● **DATA SUPPLIED**
Segment Open

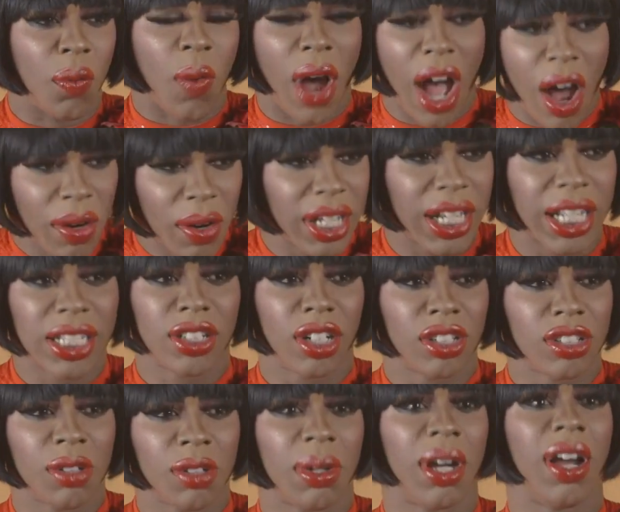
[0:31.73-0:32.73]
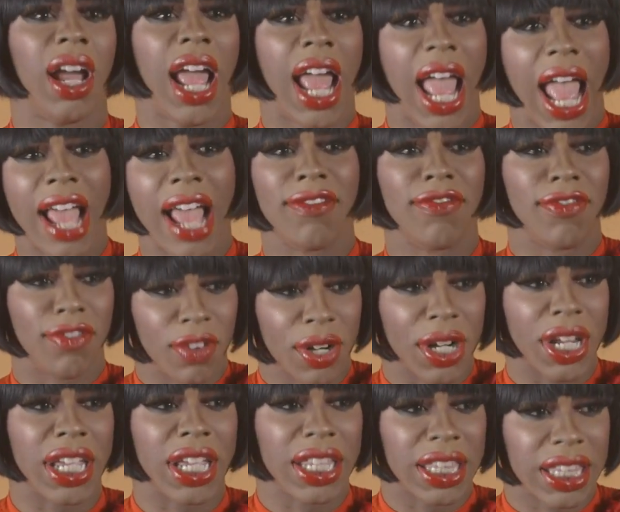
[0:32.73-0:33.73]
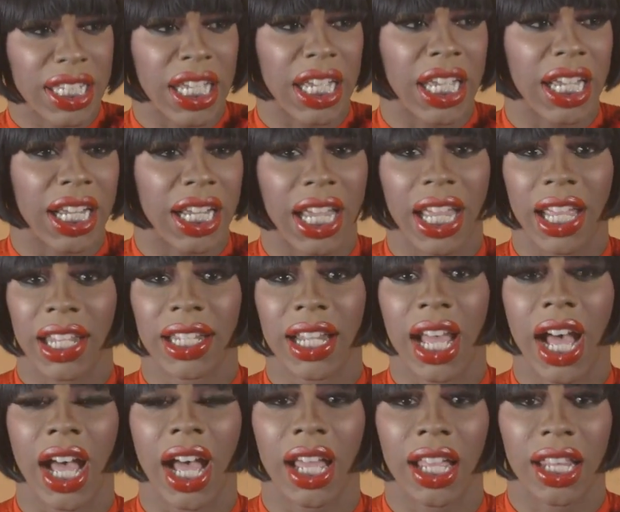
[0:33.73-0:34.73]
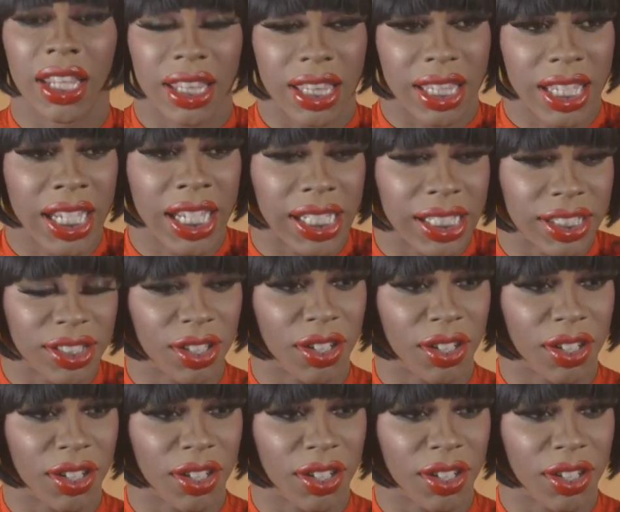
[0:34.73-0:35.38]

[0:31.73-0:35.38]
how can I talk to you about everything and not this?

Segment Closed

● **PROBLEM TO WORK ON**
Exact copies of the lines from the one containing "[0:32.73-0:33.73]" through the final line of the data are required; pictures are to be omitted.

● **OUTPUT FOR THIS TASK**
[0:32.73-0:33.73]
[0:33.73-0:34.73]
[0:34.73-0:35.38]

[0:31.73-0:35.38]
how can I talk to you about everything and not this?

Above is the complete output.